BALTIMORE — Whether we’re talking about arthritis or a lingering back injury, chronic pain can be a serious detriment to one’s quality of life. Fascinating new research, however, is putting forth a potential new way to effectively alleviate chronic pain. Scientists at Johns Hopkins Medicine say their latest work indicates a noninvasive pain treatment called scrambler therapy is capable of yielding significant relief among approximately 80 to 90 percent of chronic pain patients.
Researchers add that scrambler therapy may even be more effective than another noninvasive therapy: transcutaneous electrical nerve stimulation (TENS).
Scrambler therapy was approved by the U.S. Food and Drug Administration in 2009 and entails administering electrical stimulation through the skin using electrodes placed in areas of the body above and below the source of the chronic pain. The aim of the therapy is to capture the nerve endings and replace signals from the area experiencing pain with signals coming from adjacent areas experiencing no pain.

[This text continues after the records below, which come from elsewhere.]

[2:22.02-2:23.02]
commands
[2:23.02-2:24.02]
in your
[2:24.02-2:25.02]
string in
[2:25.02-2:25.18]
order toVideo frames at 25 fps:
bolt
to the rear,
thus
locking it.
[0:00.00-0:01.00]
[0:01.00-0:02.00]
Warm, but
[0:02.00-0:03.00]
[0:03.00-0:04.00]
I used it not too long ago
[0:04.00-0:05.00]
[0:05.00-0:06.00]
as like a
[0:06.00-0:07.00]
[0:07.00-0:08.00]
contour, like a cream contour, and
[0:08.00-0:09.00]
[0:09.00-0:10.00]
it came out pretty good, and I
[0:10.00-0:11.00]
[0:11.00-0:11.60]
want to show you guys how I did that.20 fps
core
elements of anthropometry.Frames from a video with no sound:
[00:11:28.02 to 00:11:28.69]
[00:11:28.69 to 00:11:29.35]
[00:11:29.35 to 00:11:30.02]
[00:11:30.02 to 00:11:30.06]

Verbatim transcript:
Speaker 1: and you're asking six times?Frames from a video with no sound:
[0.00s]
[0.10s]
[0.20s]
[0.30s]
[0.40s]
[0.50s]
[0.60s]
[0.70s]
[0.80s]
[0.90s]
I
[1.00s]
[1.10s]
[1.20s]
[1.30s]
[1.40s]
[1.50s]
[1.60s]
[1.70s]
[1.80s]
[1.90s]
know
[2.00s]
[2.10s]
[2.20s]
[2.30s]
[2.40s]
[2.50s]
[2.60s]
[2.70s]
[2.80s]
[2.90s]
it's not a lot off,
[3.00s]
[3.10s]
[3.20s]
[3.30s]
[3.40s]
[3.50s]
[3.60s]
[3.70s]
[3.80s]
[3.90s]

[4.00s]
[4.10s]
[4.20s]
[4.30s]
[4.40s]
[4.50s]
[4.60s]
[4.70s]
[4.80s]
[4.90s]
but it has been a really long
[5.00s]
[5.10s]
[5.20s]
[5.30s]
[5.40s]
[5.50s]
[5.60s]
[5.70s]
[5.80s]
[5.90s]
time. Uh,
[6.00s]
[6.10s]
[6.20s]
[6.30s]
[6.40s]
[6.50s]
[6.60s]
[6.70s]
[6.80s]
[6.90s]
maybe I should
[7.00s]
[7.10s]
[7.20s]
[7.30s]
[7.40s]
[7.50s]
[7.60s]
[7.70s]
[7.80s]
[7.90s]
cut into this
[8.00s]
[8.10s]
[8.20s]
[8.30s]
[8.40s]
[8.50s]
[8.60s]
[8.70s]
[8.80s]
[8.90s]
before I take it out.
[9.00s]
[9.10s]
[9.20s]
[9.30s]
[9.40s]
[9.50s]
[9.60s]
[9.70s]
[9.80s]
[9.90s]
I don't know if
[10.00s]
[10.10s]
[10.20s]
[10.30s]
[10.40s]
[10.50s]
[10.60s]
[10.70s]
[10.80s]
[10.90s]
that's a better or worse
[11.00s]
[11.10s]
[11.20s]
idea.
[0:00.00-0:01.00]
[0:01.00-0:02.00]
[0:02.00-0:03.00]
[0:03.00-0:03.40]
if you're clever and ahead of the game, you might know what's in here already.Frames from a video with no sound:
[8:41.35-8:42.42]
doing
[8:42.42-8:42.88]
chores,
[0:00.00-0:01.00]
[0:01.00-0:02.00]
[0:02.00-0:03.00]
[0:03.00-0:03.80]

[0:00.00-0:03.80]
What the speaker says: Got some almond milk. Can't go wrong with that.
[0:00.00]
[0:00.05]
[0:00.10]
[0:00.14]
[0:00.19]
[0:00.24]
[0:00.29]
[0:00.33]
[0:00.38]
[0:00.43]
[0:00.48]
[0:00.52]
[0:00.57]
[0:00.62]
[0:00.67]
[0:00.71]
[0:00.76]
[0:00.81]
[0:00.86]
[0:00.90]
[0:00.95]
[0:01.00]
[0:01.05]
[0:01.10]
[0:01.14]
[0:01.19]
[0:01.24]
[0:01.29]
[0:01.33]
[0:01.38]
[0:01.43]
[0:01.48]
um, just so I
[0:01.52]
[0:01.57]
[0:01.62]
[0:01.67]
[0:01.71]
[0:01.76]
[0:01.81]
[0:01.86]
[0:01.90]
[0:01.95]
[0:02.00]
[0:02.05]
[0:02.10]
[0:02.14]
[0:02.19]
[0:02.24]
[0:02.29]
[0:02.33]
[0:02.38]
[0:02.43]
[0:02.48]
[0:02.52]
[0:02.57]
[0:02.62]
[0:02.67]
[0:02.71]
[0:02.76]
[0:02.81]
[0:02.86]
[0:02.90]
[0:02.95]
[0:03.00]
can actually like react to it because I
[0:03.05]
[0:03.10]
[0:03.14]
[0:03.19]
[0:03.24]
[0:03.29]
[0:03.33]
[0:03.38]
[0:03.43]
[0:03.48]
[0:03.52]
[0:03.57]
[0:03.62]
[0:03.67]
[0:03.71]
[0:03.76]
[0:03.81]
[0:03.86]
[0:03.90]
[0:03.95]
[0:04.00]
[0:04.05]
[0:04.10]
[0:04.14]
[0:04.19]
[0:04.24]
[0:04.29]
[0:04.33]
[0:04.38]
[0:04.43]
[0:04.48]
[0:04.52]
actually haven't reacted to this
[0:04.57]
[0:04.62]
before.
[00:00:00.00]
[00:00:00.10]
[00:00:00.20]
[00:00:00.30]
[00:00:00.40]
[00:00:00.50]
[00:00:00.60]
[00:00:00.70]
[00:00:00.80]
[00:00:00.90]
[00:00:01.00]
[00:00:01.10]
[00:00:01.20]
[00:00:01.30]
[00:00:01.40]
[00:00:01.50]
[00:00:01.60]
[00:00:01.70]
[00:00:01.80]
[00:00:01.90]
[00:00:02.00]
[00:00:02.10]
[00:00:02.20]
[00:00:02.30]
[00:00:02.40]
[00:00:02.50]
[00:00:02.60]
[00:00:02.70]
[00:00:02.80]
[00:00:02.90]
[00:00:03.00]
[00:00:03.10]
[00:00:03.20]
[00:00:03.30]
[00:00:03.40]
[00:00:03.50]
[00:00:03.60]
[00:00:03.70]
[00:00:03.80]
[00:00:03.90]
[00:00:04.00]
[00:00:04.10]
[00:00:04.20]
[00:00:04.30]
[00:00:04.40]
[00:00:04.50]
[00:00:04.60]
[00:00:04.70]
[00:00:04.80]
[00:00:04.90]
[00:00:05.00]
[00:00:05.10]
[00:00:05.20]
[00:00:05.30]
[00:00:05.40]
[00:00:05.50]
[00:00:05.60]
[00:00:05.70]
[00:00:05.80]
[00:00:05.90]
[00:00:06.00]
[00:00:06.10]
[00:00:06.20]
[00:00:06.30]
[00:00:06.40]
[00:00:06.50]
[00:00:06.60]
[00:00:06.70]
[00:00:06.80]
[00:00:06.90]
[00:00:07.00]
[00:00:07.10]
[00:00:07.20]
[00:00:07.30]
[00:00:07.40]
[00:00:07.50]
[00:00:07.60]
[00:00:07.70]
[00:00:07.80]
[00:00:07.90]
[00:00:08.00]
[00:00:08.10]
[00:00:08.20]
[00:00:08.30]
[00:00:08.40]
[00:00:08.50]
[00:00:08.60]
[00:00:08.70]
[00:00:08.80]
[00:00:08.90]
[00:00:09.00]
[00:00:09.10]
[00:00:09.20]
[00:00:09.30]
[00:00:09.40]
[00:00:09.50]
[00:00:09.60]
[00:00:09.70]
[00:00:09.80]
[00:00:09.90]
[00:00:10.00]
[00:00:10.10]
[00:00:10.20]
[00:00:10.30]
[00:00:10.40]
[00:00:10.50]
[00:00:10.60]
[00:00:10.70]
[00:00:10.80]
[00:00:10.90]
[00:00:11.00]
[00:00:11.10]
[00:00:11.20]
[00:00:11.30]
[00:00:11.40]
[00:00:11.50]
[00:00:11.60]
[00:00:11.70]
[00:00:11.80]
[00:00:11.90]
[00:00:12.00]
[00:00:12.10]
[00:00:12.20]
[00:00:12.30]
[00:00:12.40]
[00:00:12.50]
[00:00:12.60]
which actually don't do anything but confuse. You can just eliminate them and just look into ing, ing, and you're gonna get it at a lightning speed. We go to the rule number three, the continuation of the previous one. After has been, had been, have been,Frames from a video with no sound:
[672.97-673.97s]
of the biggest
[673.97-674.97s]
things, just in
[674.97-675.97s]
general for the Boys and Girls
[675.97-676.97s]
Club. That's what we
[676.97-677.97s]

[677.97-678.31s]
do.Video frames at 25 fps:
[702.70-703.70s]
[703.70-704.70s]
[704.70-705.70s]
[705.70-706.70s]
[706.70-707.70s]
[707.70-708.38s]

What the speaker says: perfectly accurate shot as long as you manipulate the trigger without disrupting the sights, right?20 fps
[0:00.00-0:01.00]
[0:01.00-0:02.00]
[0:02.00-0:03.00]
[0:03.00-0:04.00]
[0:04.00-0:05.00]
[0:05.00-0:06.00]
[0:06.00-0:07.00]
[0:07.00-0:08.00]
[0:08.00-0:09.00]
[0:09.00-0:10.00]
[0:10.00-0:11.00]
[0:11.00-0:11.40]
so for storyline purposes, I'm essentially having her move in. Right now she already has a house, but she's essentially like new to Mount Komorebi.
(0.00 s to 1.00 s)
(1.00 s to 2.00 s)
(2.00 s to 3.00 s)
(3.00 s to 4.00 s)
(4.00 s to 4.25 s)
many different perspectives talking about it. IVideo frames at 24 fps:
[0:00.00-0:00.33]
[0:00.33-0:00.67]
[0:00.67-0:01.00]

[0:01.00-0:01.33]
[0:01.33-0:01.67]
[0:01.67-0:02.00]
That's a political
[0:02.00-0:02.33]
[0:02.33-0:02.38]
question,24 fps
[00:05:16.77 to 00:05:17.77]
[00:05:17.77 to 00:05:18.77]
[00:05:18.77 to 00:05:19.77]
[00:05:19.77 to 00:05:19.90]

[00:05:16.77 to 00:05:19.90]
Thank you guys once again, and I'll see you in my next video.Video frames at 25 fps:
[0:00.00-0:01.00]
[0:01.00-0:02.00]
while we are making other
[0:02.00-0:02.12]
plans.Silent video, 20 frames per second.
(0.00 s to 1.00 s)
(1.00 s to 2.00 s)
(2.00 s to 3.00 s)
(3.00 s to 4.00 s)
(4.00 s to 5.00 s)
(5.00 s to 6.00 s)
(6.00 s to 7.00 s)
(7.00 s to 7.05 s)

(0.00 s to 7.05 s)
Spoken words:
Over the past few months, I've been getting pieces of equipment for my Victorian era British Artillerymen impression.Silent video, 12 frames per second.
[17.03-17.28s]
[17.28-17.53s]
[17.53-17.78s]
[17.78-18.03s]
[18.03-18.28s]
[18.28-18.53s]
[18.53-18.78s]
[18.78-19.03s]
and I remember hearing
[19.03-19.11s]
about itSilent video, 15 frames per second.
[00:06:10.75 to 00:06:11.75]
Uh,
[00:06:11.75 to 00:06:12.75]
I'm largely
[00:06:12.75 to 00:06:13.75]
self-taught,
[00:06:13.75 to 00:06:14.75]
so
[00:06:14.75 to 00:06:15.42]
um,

Consequently, this “scrambles” the pain signals being sent to the brain, explains primary study author Thomas Smith, M.D., the Harry J. Duffey Family Professor of Palliative Medicine at the Johns Hopkins Kimmel Cancer Center and a professor of oncology and medicine at the Johns Hopkins University School of Medicine.
All forms of chronic pain, and close to all nerve and neuropathic pain, stem from two factors — pain impulses originating from damaged nerves that send a constant barrage up to pain centers in the brain and the failure of inhibitory cells to block those impulses and stop them from becoming chronic.
“If you can block the ascending pain impulses and enhance the inhibitory system, you can potentially reset the brain so it doesn’t feel chronic pain nearly as badly,” Prof. Smith says in a media release. “It’s like pressing Control-Alt-Delete about a billion times.”
A number of patients tend to “get really substantial relief that can often be permanent,” Smith adds. Patients typically receive three to 12 half-hour sessions.
“Scrambler therapy is the most exciting development I have seen in years — it’s effective, it’s noninvasive, it reduces opioid use substantially and it can be permanent,” Prof. Smith concludes.
TENS therapy, meanwhile, also works by administering low-intensity electrical signals through the skin. However, TENS uses a pair of electrodes at the sites of pain. Pain relief often disappears when or soon after the electrical impulses are turned off, Prof. Smith notes. An earlier study cited in the review paper evaluated the impact of TENS across 381 randomized clinical trials, with researchers noting a non-statistically significant difference in pain relief between TENS and a placebo procedure.
The study is published in the New England Journal of Medicine.